Appealing to Israel’s reason
The approval rating for Israel’s prime minister, Binyamin Netanyahu, spiked at the start of the Gaza War but had slumped by the time of this week’s ceasefire. Have Israeli attitudes to the use of force shifted?
Waning popularity: Binyamin Netanyahu. Photograph: Jack Guez/AFP/Getty
If there were a website that tracked elements of the Israeli national psyche, the way that financial sites show graphs of market indicators, we’d see that Israel’s Holocaust-victimisation index continues its long-term rise.
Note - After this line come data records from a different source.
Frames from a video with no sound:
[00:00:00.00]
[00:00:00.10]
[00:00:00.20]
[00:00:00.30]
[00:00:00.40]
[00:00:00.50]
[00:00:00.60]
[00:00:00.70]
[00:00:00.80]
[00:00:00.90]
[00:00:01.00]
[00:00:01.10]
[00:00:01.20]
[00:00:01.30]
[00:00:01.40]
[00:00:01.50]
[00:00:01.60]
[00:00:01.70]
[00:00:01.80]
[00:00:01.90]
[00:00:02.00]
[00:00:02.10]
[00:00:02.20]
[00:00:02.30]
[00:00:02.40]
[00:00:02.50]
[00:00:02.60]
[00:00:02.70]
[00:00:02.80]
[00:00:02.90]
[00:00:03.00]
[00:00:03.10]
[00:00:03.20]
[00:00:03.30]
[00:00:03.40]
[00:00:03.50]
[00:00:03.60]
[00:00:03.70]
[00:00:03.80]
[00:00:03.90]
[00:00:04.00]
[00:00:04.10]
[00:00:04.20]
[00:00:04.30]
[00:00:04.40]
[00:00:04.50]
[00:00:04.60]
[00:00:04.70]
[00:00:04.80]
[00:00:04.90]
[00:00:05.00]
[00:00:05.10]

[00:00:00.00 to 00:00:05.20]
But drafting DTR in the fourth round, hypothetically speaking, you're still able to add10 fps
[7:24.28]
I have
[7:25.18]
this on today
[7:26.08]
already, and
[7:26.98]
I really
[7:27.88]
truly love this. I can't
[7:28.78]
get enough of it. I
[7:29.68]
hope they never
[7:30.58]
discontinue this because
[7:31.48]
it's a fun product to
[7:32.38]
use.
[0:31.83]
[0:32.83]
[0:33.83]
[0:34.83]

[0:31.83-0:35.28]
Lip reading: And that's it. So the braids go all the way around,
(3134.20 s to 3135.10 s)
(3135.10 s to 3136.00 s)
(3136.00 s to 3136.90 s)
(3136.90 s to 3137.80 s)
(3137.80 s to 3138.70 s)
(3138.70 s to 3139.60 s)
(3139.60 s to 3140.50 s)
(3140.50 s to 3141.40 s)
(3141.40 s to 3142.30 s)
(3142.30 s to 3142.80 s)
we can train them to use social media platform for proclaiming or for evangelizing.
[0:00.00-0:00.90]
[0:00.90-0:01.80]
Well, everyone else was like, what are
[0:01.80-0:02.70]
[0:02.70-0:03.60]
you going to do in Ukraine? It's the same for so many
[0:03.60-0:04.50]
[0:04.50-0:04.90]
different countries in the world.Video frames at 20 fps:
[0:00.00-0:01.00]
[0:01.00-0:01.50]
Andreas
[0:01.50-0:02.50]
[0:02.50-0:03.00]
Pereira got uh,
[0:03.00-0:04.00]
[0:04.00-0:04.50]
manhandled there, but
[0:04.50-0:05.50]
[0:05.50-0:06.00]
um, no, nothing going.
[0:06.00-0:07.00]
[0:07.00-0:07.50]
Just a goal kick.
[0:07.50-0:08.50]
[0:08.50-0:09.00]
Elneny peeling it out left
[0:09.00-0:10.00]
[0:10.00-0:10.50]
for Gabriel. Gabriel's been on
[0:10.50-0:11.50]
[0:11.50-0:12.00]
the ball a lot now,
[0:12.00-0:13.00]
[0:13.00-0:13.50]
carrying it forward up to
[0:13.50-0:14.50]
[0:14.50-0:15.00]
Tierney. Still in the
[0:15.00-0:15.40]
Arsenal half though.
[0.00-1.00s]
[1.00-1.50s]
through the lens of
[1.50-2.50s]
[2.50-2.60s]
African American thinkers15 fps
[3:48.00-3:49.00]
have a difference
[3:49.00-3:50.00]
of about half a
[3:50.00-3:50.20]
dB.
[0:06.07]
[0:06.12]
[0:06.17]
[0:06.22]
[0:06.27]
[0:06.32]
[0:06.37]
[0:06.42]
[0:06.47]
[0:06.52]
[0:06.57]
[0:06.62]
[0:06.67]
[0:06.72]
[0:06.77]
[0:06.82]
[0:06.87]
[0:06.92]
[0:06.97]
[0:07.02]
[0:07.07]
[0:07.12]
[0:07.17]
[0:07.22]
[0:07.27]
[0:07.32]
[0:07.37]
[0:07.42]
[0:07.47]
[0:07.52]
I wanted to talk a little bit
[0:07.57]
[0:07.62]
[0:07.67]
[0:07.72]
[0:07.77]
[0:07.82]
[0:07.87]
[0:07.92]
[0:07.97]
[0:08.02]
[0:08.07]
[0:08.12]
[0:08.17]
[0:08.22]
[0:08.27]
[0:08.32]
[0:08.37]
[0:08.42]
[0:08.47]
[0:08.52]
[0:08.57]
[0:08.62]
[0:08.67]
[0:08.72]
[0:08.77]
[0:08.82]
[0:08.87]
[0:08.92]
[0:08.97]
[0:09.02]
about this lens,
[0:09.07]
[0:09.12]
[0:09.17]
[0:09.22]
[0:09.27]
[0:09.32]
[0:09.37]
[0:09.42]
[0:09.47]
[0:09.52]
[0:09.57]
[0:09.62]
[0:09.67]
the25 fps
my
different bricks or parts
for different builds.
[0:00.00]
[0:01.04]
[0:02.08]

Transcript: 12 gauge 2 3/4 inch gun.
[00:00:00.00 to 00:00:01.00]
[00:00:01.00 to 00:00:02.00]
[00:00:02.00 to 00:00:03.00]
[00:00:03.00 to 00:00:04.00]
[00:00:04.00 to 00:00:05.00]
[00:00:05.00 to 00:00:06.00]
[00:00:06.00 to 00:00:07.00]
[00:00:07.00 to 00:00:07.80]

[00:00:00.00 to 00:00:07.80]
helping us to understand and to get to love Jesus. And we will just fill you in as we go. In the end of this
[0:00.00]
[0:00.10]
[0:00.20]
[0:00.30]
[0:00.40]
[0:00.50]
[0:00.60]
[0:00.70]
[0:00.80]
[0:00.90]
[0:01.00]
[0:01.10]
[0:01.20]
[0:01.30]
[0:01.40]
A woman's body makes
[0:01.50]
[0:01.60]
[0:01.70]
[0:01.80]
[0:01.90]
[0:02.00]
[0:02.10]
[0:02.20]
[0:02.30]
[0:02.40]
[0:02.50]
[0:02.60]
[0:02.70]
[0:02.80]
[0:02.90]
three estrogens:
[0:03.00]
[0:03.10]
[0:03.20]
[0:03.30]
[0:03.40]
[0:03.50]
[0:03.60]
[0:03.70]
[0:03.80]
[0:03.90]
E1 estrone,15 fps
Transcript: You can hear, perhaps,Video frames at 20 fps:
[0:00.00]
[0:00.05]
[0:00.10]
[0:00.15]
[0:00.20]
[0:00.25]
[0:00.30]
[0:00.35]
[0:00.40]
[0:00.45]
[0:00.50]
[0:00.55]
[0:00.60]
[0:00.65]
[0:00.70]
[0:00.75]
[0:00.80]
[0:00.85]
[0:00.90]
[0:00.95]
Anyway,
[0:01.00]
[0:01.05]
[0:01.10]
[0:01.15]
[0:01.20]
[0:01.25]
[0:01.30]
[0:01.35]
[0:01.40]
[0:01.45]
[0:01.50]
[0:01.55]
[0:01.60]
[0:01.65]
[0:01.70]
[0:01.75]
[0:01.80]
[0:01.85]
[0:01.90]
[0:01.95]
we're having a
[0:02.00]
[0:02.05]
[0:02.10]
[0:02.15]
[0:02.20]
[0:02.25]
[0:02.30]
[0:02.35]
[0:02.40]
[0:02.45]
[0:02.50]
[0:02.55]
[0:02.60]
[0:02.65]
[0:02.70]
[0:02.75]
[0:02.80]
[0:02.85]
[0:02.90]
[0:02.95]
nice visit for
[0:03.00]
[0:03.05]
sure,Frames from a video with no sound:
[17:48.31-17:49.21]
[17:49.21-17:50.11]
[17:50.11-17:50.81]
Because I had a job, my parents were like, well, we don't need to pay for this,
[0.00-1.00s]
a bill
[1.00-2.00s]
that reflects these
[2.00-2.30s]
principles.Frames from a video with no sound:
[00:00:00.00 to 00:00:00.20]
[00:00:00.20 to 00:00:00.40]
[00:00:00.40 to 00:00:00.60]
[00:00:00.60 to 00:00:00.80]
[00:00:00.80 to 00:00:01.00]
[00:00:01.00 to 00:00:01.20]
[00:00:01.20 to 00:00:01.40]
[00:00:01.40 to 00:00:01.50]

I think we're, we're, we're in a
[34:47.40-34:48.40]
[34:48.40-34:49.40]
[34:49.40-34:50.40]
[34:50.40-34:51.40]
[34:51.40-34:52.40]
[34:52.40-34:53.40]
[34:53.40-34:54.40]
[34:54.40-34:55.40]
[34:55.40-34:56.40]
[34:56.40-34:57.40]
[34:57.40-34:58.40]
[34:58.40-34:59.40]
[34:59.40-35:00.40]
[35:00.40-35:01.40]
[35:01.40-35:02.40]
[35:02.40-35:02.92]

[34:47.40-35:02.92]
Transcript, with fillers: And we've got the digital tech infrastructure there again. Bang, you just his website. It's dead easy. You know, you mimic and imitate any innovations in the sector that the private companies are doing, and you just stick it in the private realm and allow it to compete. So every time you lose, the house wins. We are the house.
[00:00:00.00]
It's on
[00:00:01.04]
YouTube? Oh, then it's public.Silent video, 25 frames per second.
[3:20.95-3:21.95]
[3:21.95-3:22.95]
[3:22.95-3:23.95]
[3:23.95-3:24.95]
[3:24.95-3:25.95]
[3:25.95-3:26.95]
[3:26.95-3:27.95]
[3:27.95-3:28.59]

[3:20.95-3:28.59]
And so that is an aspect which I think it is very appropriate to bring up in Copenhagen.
A related index, tracking belief in Israelis’ ability to solve their national problems by force, is still irrationally high. An annotation below the graph, though, might tell us that the force index is due for one of its periodic adjustments downwards, towards reality.
And the graph for a third index, the popularity of Israel’s prime minister, Binyamin Netanyahu, would look like a speeded-up version of a financial bubble: an unreasonable spike at the beginning of the Gaza War, followed by a steep decline.
There’s also a relationship between this indicator and the other two: Netanyahu has built his career by tapping into the twin currents of victimhood and exaggerated trust in power. The unplanned war in the south initially served him well. But, as it dragged on, he could no longer satisfy the fantasies on which he had relied.
First, a word about the Holocaust index: the Israeli education ministry plans to boost the proportion of high-school history study devoted to the Holocaust. That’s no small task, given how much of the existing curriculum is already devoted to that subject, not to mention the prodigious investment in what has become the de-rigueur Holocaust tour of Poland for 17- and 18-year-old students.
More time on the Holocaust could mean more study of its universal implications, of the obligation to question authority and to oppose racism. In practice it will mean less study of general history and of the long fruitful periods of cross-fertilisation between Jewish and non-Jewish cultures.
Instead students will get more training in experiencing the Holocaust as an immediate terrifying reality. But this is only an extension of the existing trend: ironically, as the time since the Holocaust grows, Israeli education devotes ever more energy to passing its post-traumatic stress to the next generation.
The range of individual Israeli responses is vast. As a society, though, Israel shows the classic symptoms of post-traumatic stress: being constantly alert for the next danger, which will be perceived as the original, overwhelming danger. Not only does the screech of a motorcycle sometimes sound like an air-raid siren, the instant response to a barrage of rockets is instinctually that Israel is threatened with annihilation, that it is once again utterly alone in the world, and that force is the only solution.
This is one reason, not the only one, that the Israelis who most emphasise Jewish victimhood are often the ones who are most certain that we can only solve our problems militarily. You can’t reach arrangements with Nazis – so goes the thinking, sometimes explicit, sometimes implied – you have to defeat them totally.